**Work item**.
Restate word for word all of the lines below, with each image left out.

**Material supplied**.

========

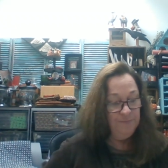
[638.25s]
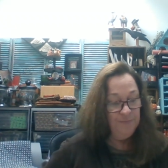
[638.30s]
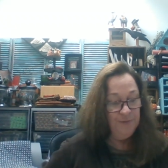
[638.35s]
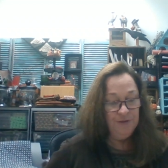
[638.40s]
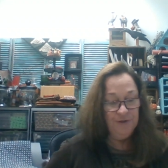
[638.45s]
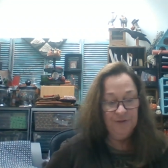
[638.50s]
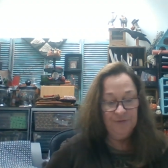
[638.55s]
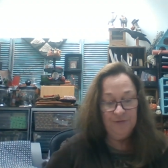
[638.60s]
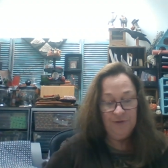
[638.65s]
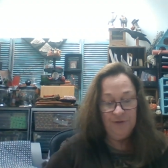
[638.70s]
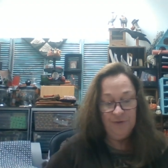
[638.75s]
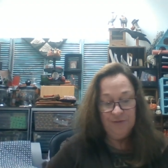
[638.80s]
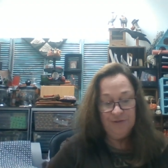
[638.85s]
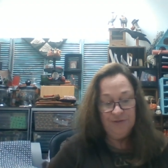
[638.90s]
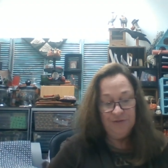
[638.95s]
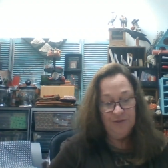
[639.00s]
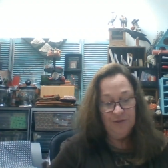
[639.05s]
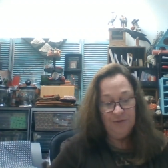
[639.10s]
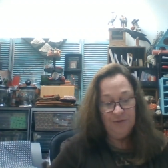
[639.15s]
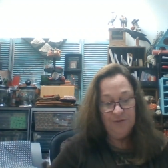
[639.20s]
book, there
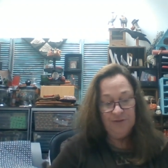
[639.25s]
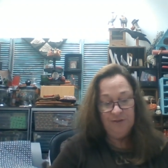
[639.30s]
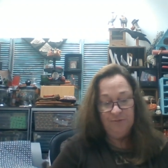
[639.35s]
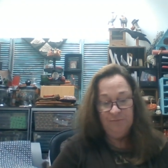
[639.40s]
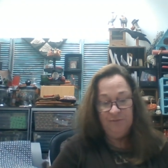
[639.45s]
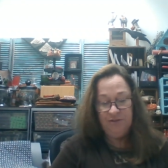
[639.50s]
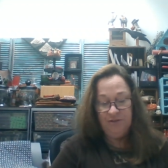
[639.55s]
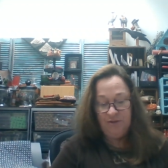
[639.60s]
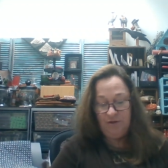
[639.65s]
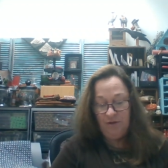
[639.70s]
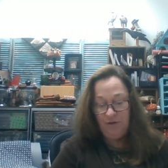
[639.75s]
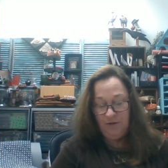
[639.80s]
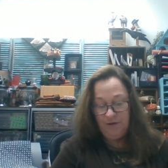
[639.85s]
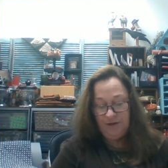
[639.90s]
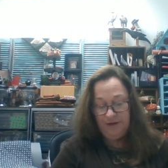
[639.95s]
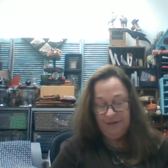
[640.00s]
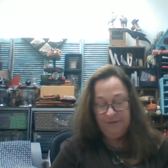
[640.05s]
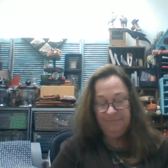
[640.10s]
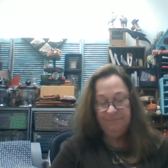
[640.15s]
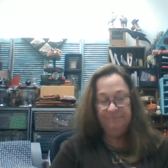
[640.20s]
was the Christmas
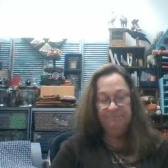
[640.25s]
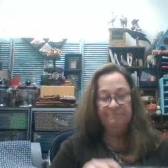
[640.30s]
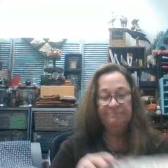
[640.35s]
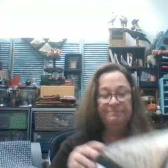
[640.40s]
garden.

========

**Answer section**.
[638.25s]
[638.30s]
[638.35s]
[638.40s]
[638.45s]
[638.50s]
[638.55s]
[638.60s]
[638.65s]
[638.70s]
[638.75s]
[638.80s]
[638.85s]
[638.90s]
[638.95s]
[639.00s]
[639.05s]
[639.10s]
[639.15s]
[639.20s]
book, there
[639.25s]
[639.30s]
[639.35s]
[639.40s]
[639.45s]
[639.50s]
[639.55s]
[639.60s]
[639.65s]
[639.70s]
[639.75s]
[639.80s]
[639.85s]
[639.90s]
[639.95s]
[640.00s]
[640.05s]
[640.10s]
[640.15s]
[640.20s]
was the Christmas
[640.25s]
[640.30s]
[640.35s]
[640.40s]
garden.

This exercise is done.